AI neural network ChatGPT has almost passed the USMLE medical licensing exam used to test the knowledge and skills of physicians and medical students in the United States. It is considered to be an extraordinarily difficult test, usually requiring up to 400 hours of preparation.
The research was published in the prestigious peer-reviewed scientific journal PLOS Digital Health.
As the authors of the study noted: "We evaluate[d] the performance of ChatGPT, a non-domain specific LLM, on its ability to perform clinical reasoning by testing its performance on questions from the United States Medical Licensing Examination (USMLE)."
The researchers indicated that ChatGPT passed the medical exam without specialized training. This means that the neural network was not trained on special medical papers, but simply used the information available on the internet. In doing so, researchers made sure that the answers could not simply be googled online. Artificial intelligence not only provided coherent responses but also scientifically grounded them.
ChatGPT scored between 52 and 75 percent across the three tests, while the pass mark is commonly 60 percent. In 88.9% of the responses, artificial intelligence gave answers that were perceived by the researchers as "new, non-obvious, and clinically valid". In other words, the neural network managed to produce medical insight.

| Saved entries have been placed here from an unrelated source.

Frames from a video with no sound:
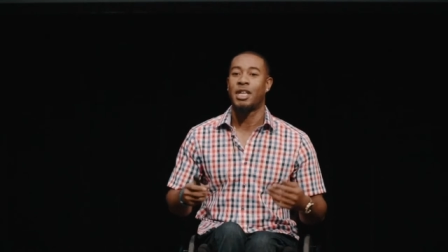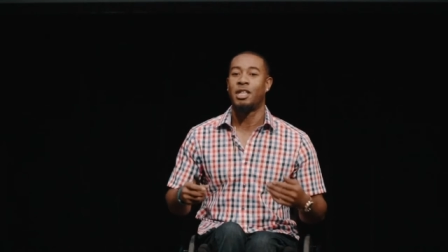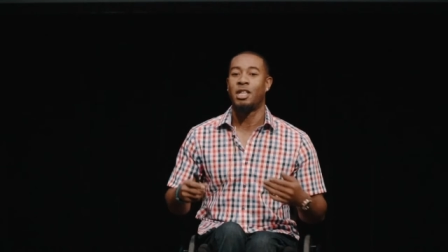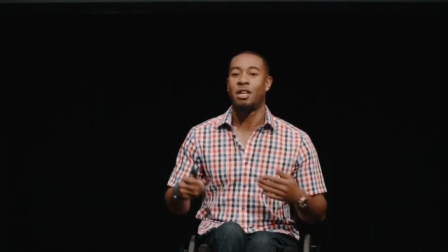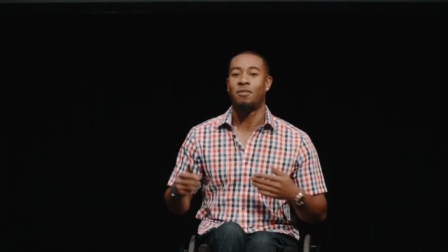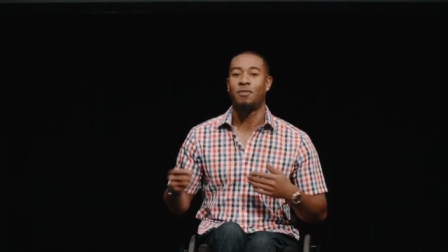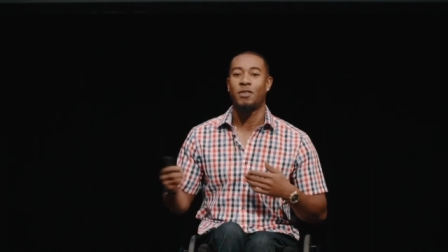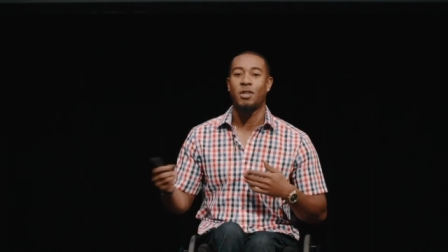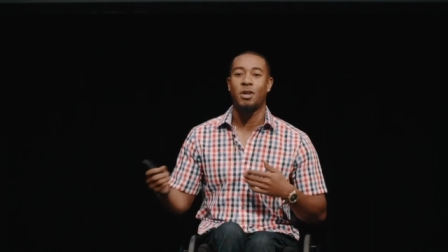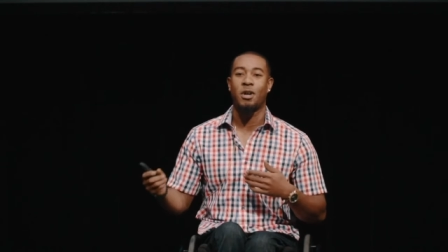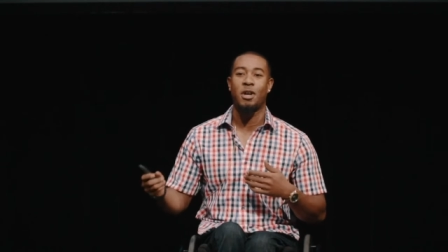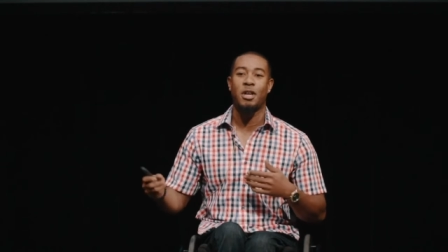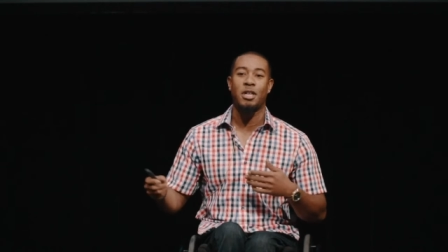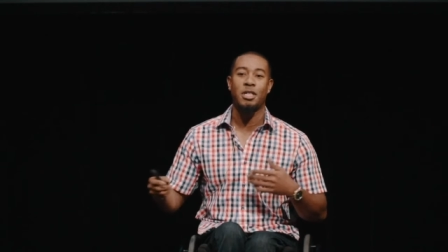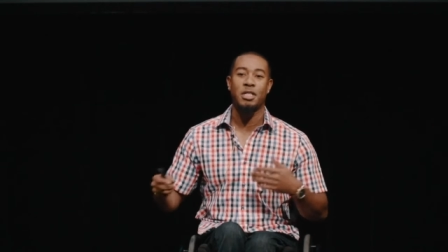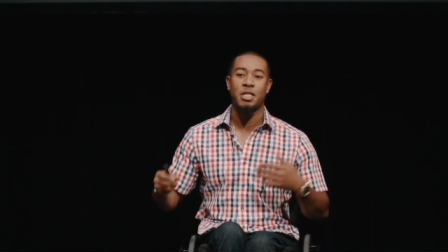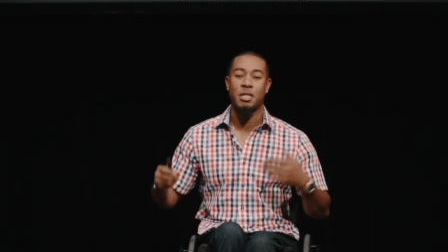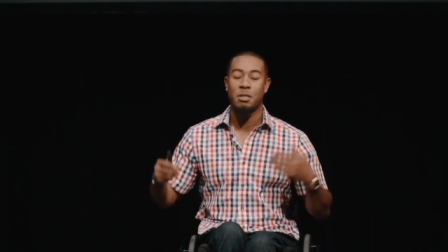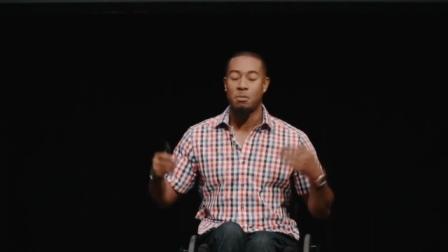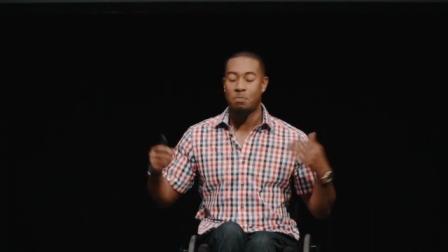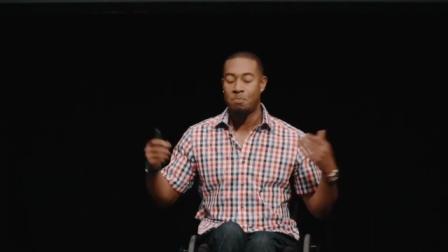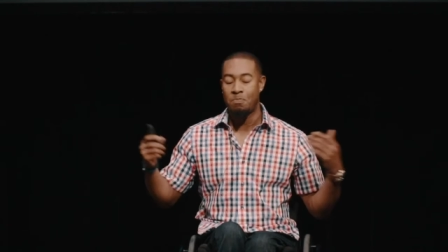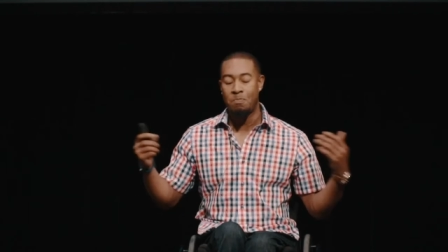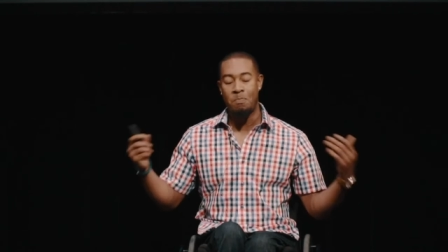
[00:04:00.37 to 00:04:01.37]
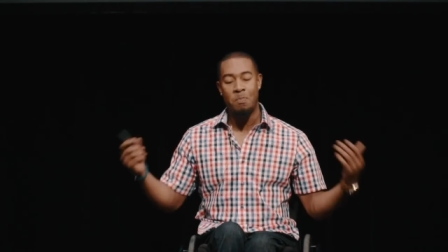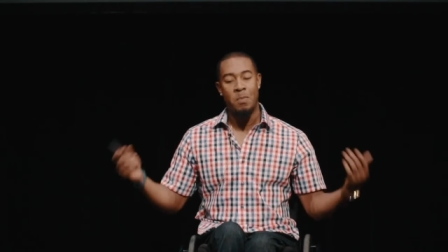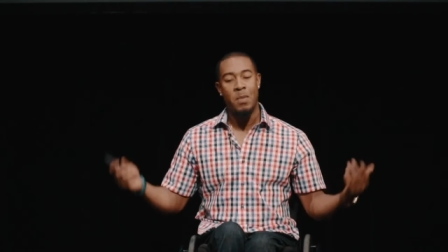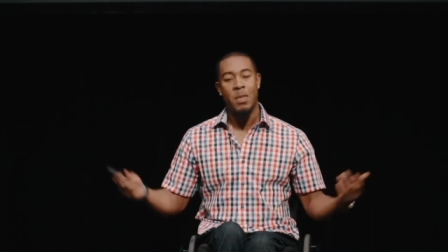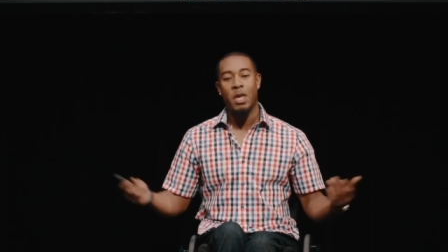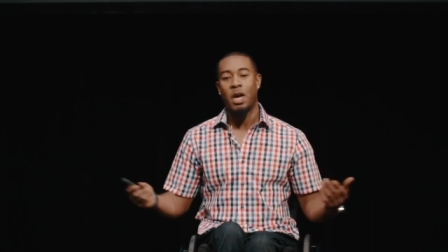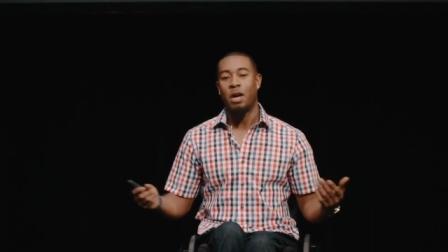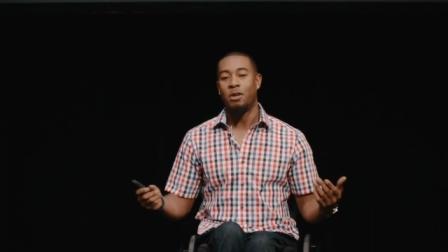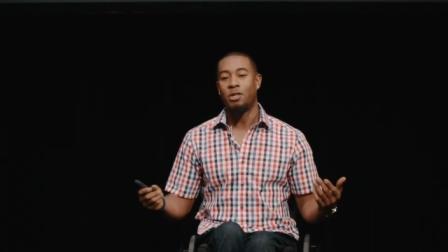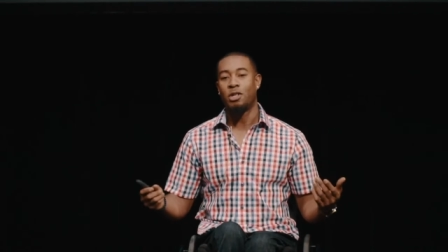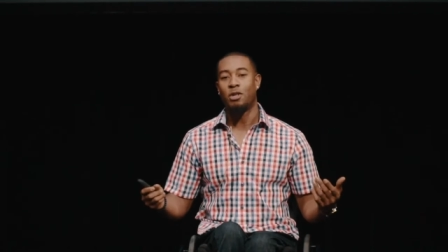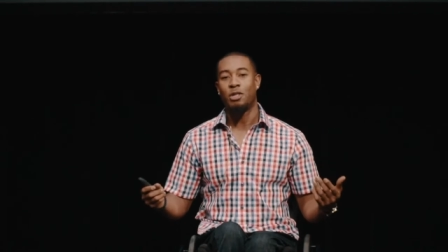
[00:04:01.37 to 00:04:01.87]
I loved cars.
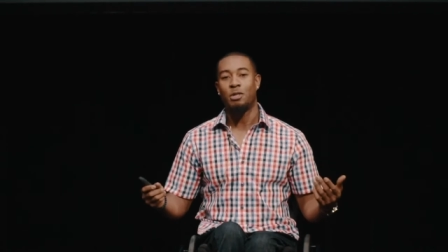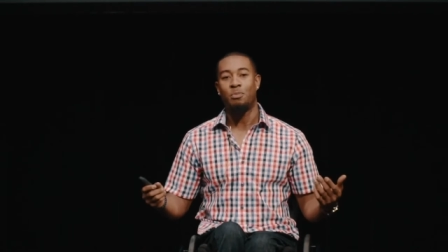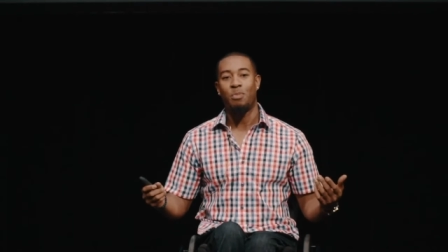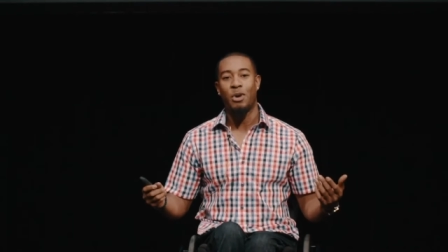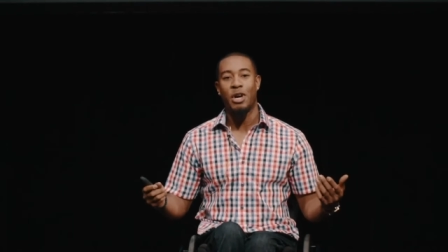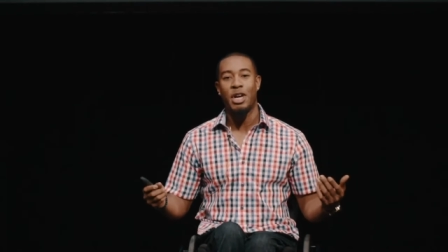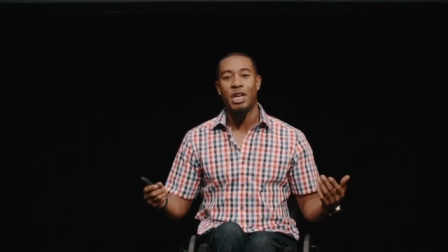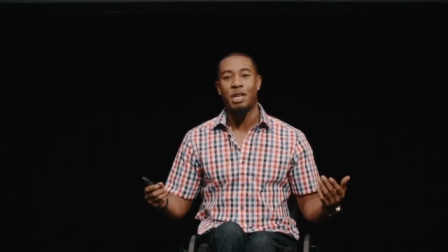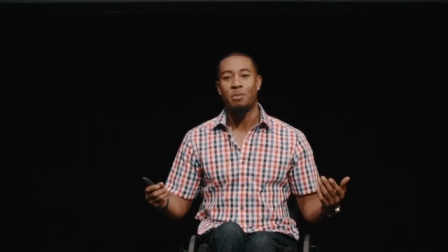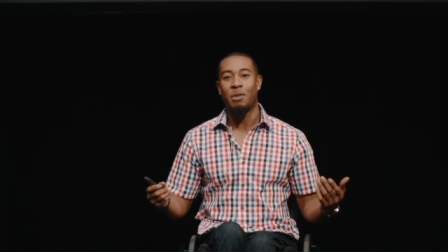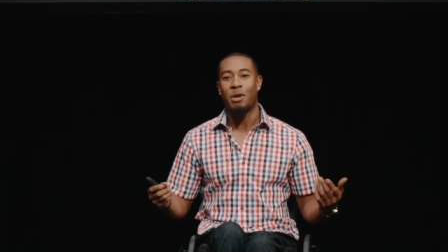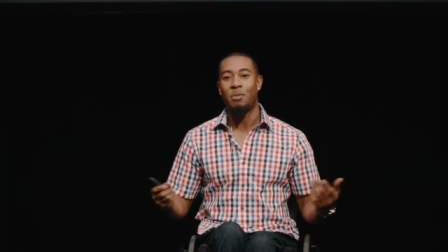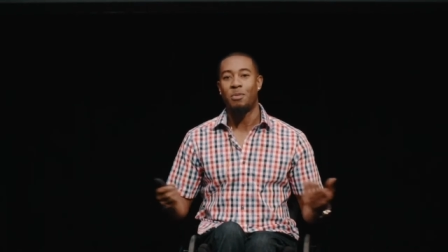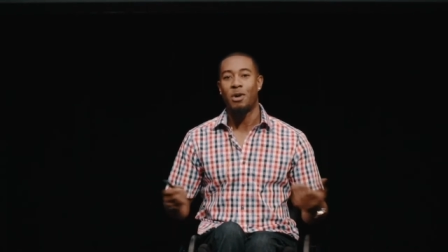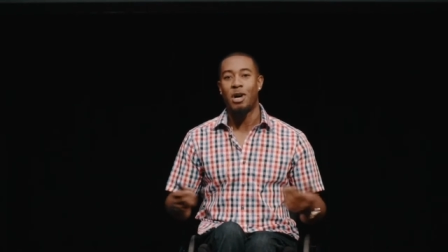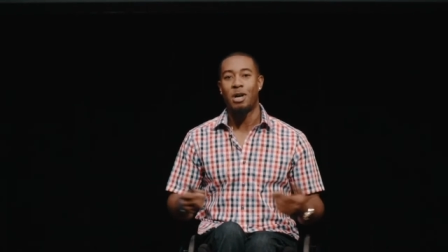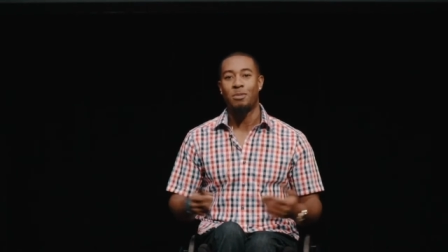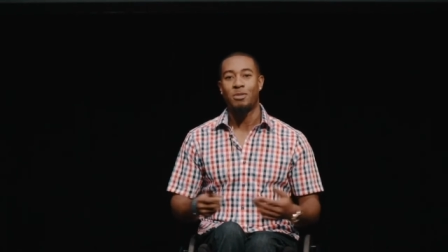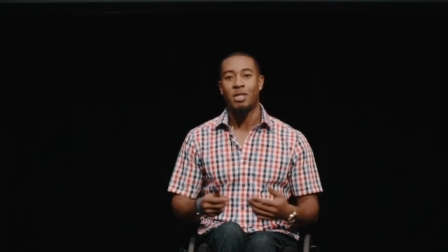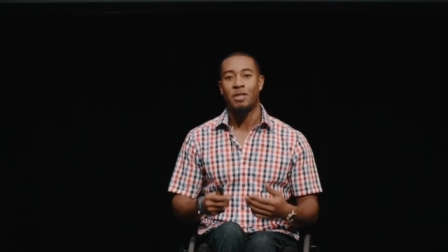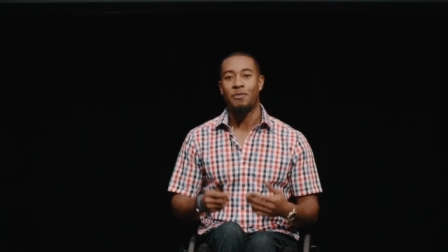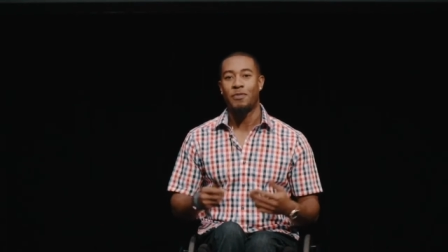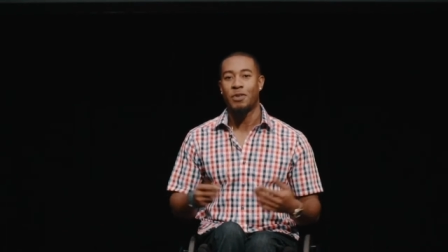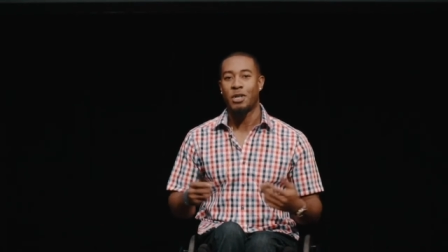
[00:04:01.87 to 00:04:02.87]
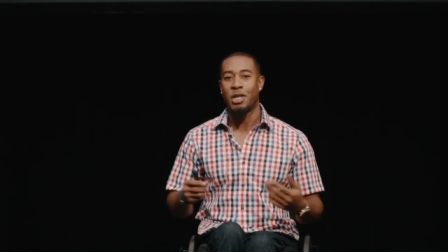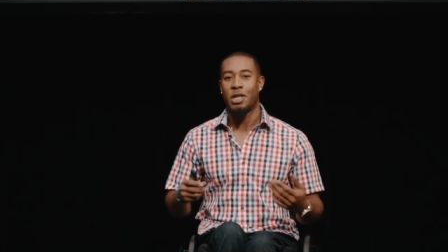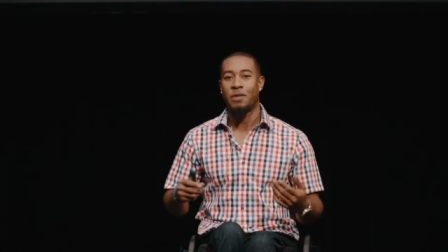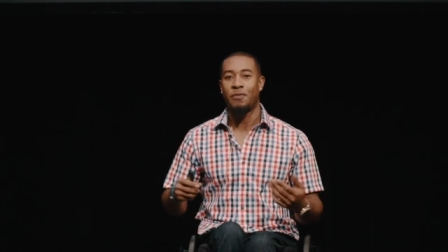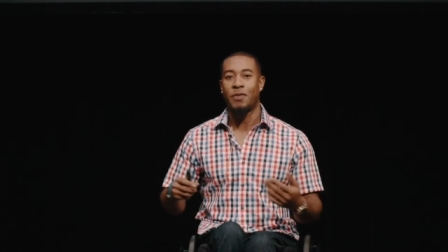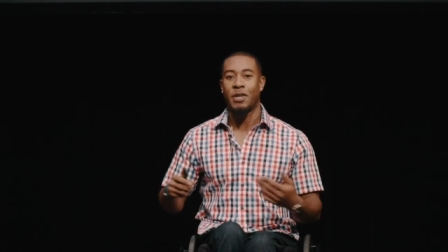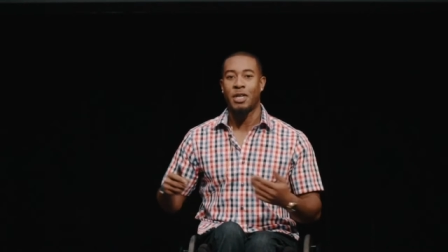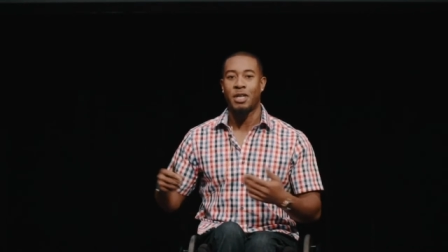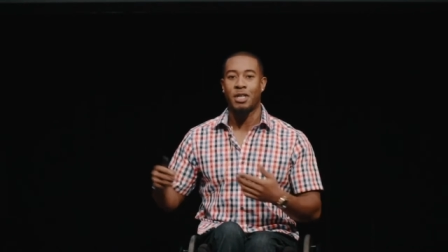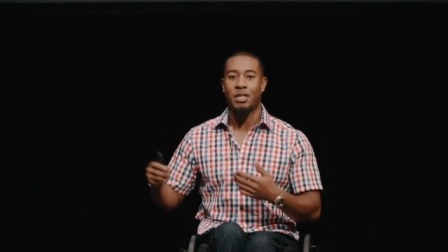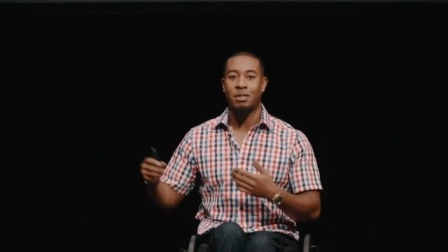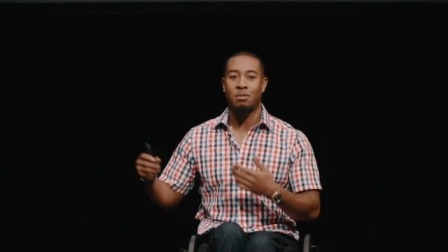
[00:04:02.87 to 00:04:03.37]
I was always breaking my mom's, and I figured
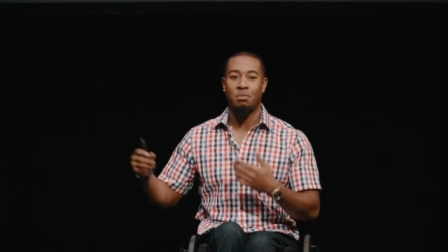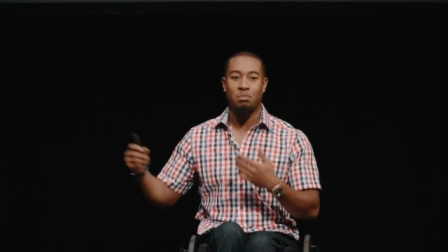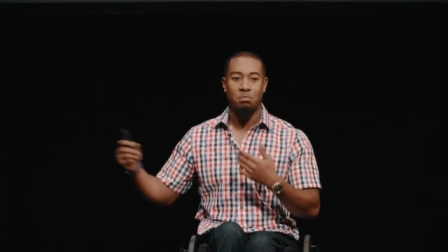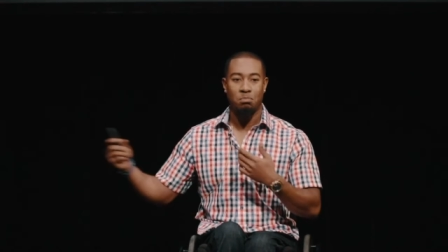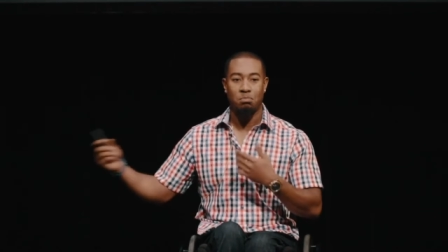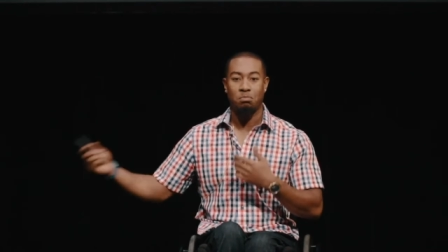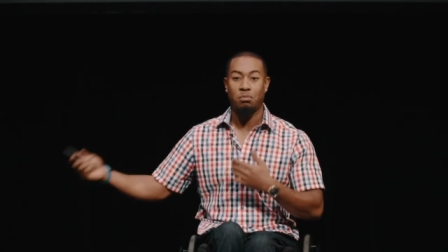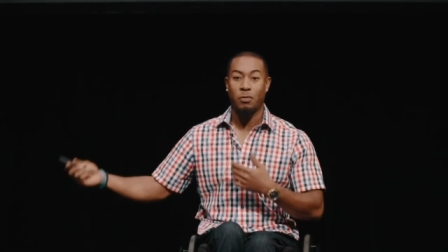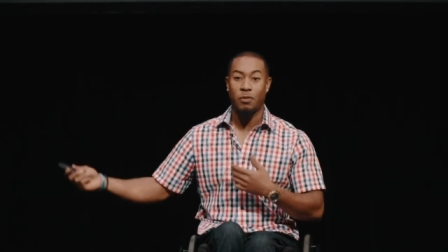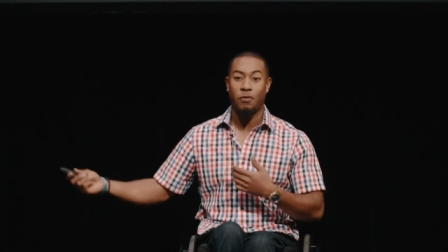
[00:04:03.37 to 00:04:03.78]
if I could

2 February 2023, 16:06 GMT
The researchers added that the capabilities of the neural network should not be overestimated - it constructs plausible-sounding sentences based on the analyzed material, which means that ChatGPT can generate both extremely non-trivial ideas and complete nonsense.
The article highlighted that ChatGPT was much more effective in its responses than PubMedGPT, a bot specifically trained in medical literature.
However, scholars believe that artificial intelligence will not be able to replace doctors in a foreseeable future. However, it may play an important role not only in training future medical students but also as an assistant to a real doctor, leading them to think about non-obvious diagnoses.